**Instructions to follow:** Quote, word for word, the line containing "[0:01.00-0:01.20]" and all lines that follow it to the end of the records, with no pictures.

Records contained in a dataset

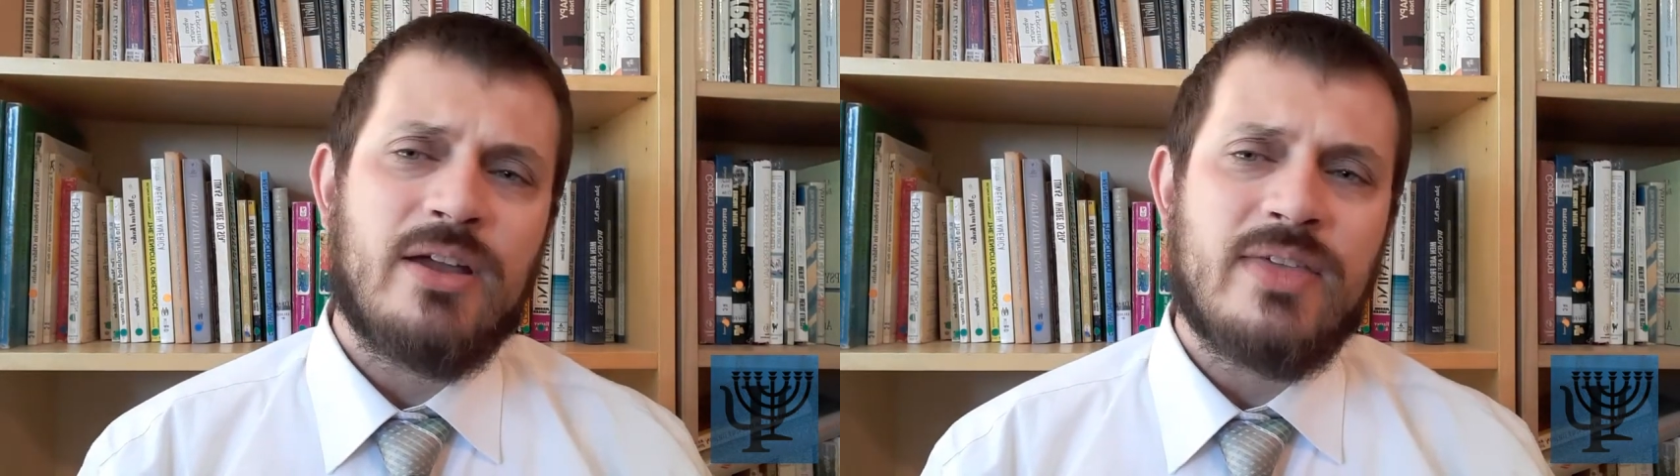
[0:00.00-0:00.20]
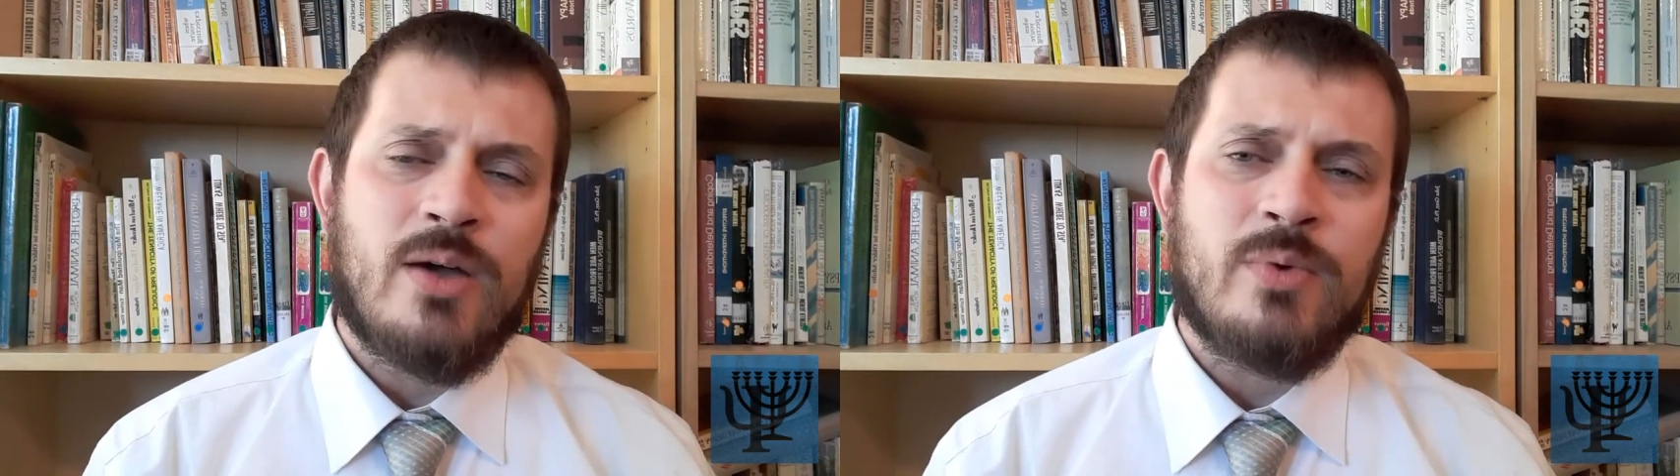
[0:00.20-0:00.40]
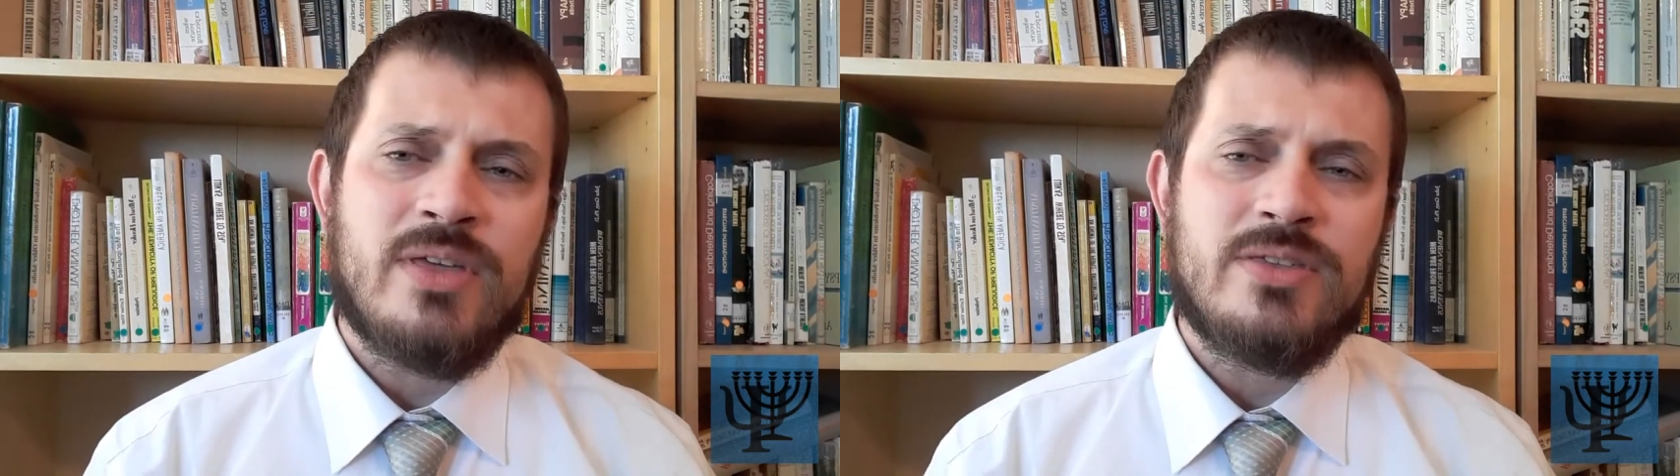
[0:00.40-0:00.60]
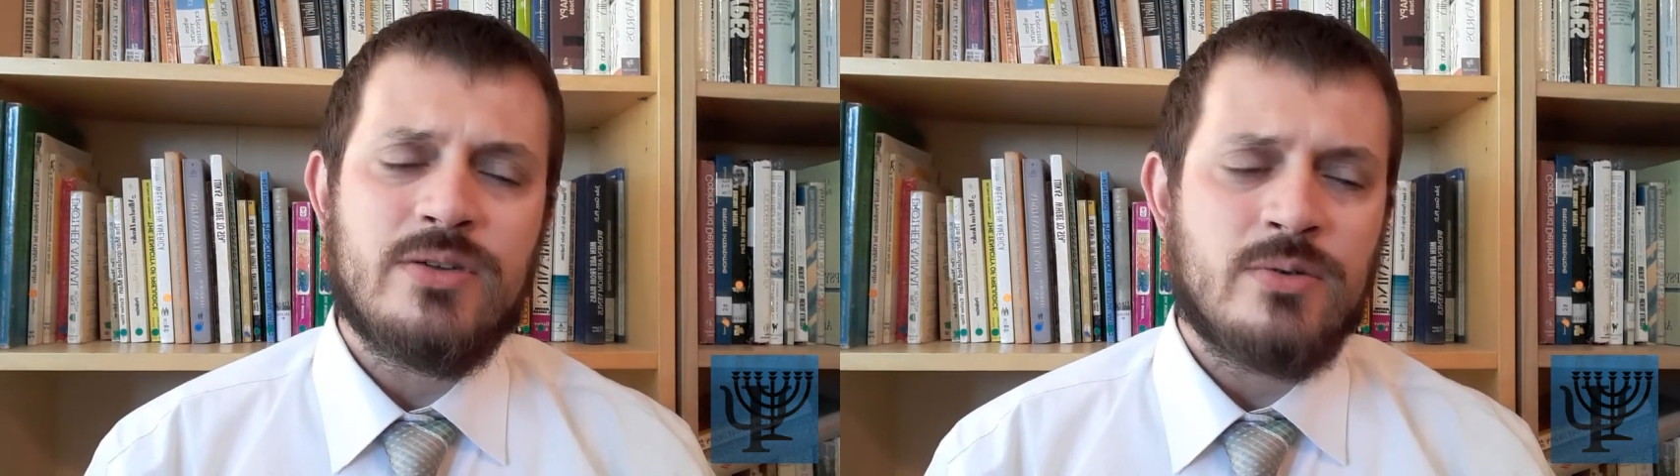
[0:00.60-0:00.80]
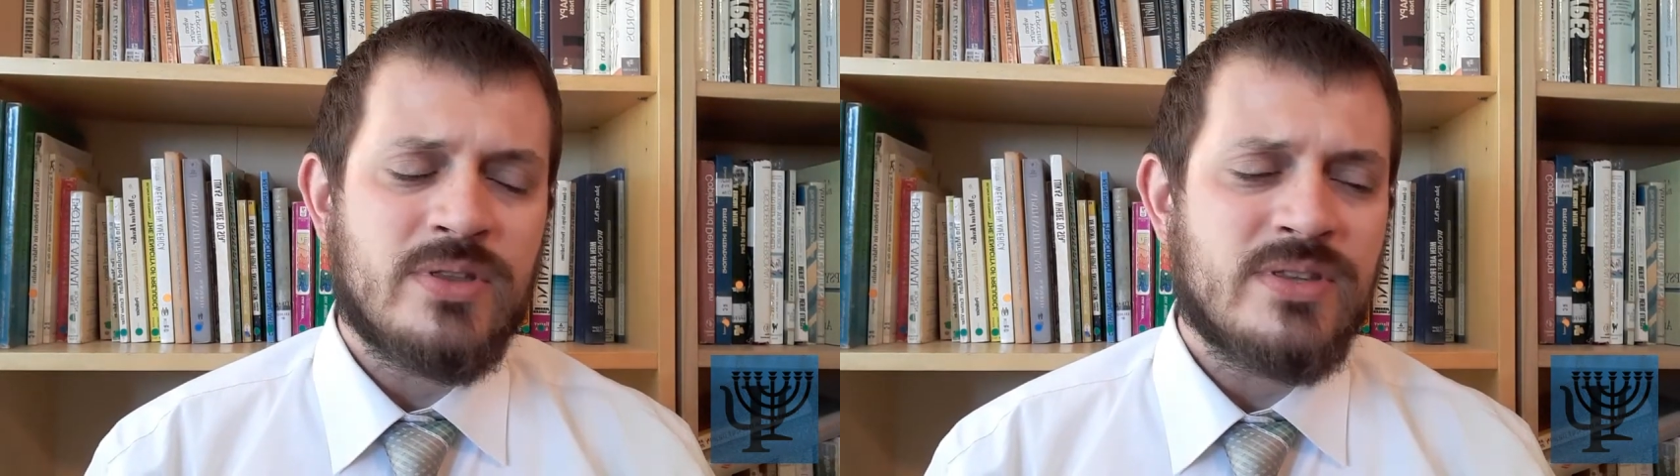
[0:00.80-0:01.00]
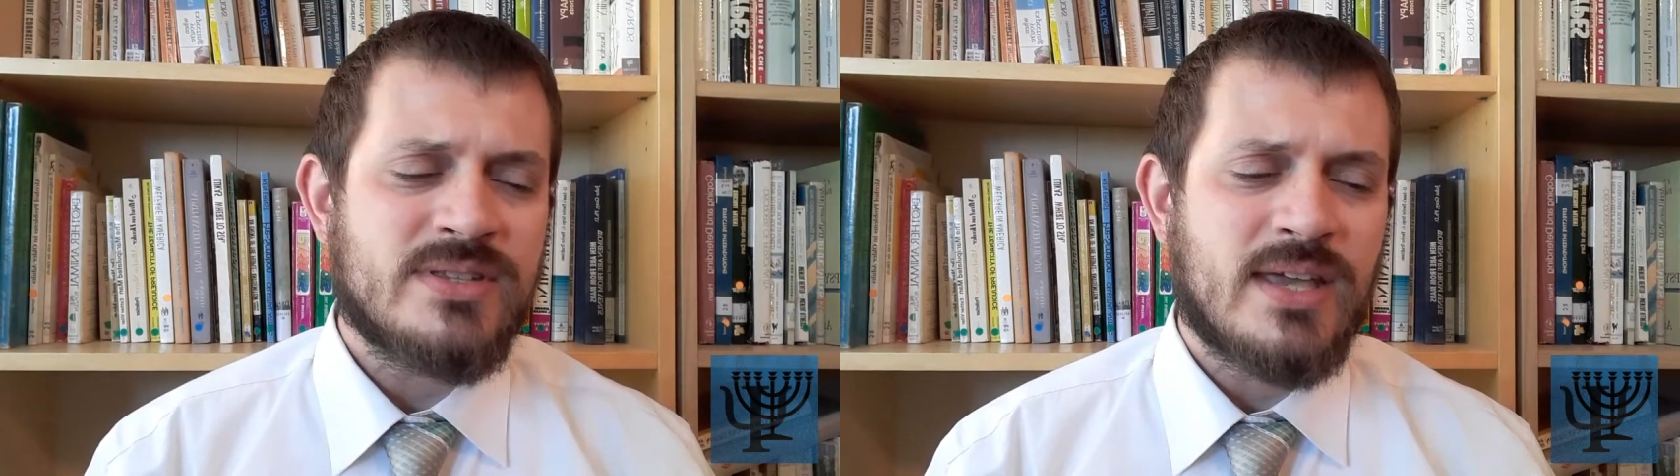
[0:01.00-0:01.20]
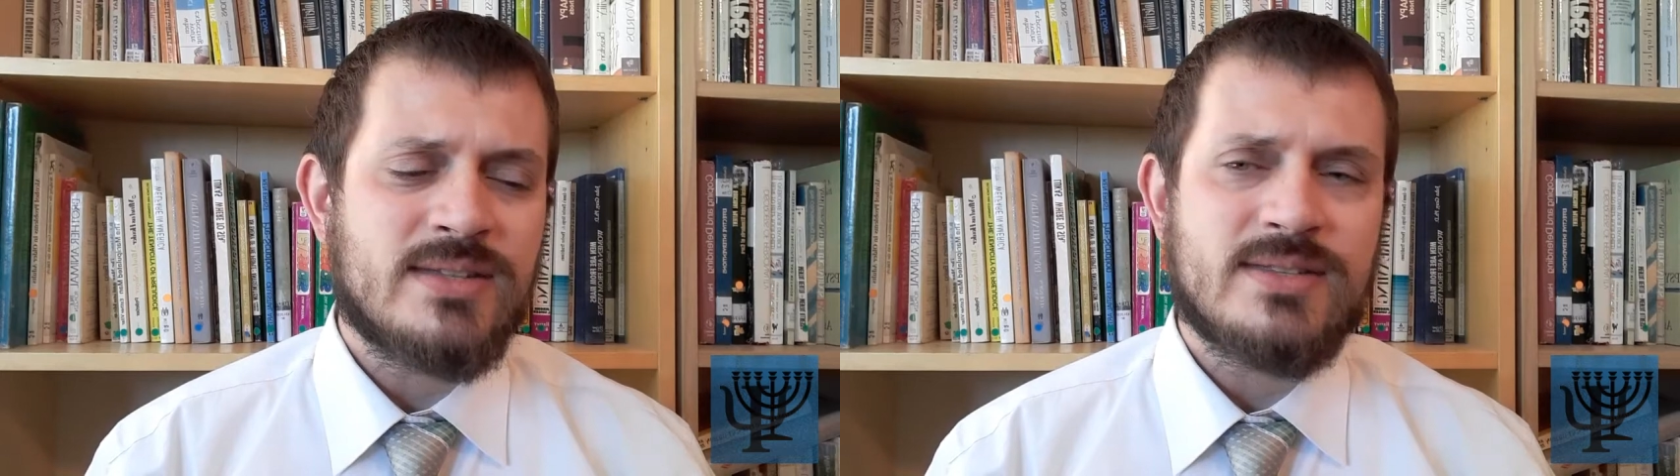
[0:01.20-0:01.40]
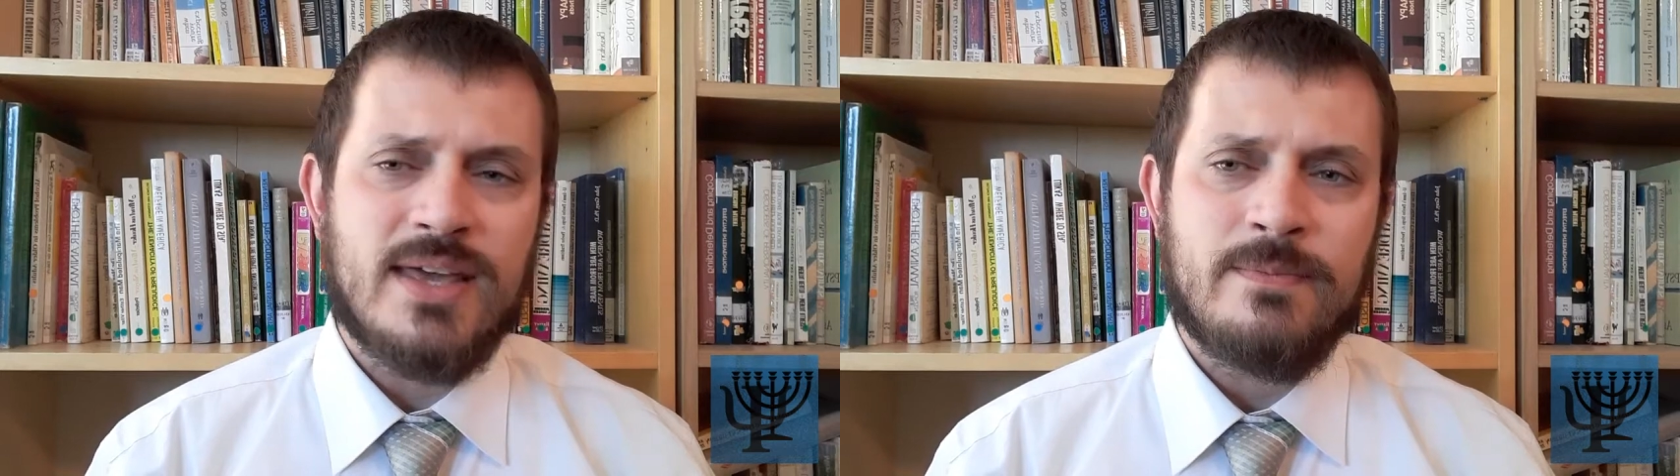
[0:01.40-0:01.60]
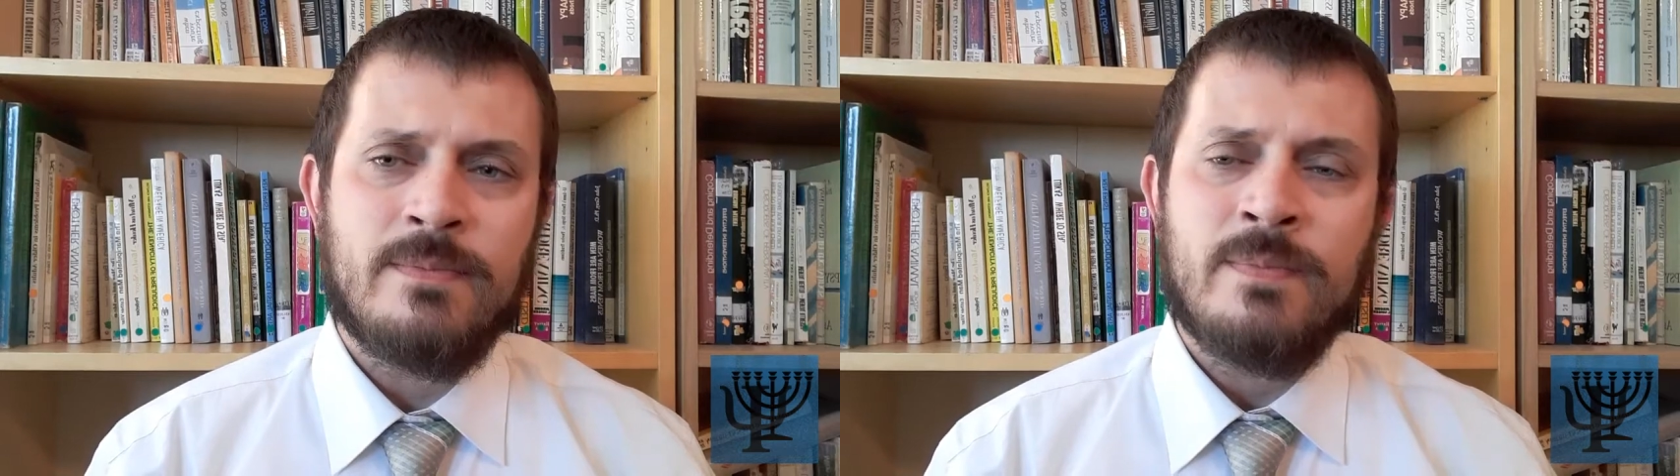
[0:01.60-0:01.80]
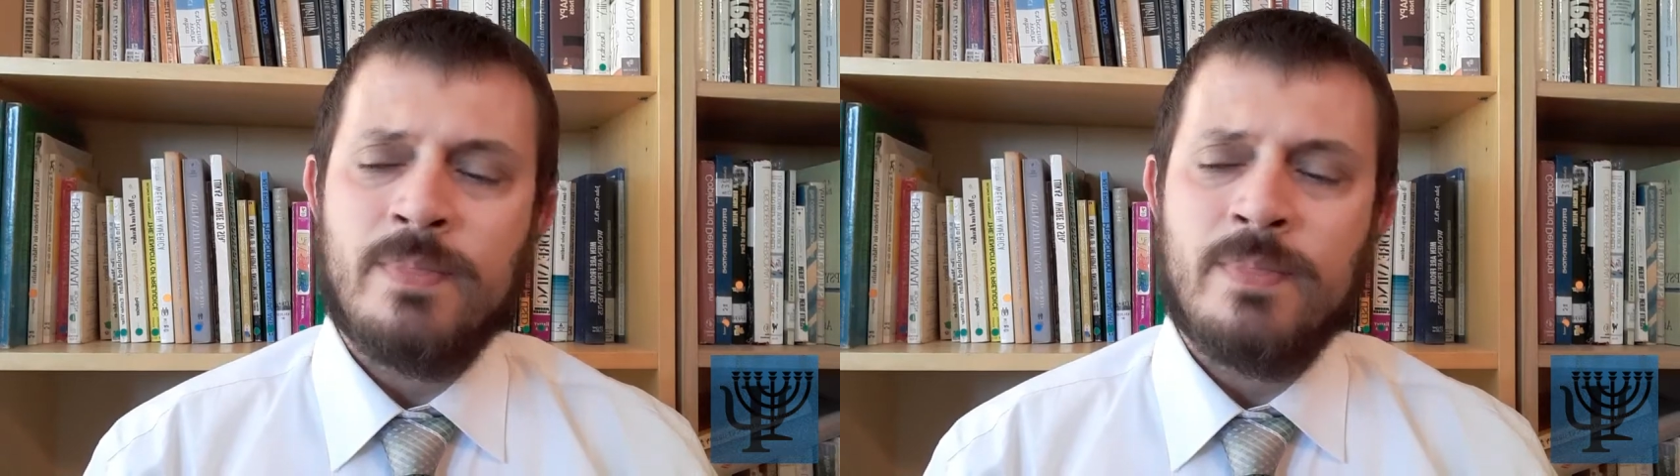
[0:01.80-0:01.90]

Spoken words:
that with you, in the sense that,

**Result for this task:**
[0:01.00-0:01.20]
[0:01.20-0:01.40]
[0:01.40-0:01.60]
[0:01.60-0:01.80]
[0:01.80-0:01.90]

Spoken words:
that with you, in the sense that,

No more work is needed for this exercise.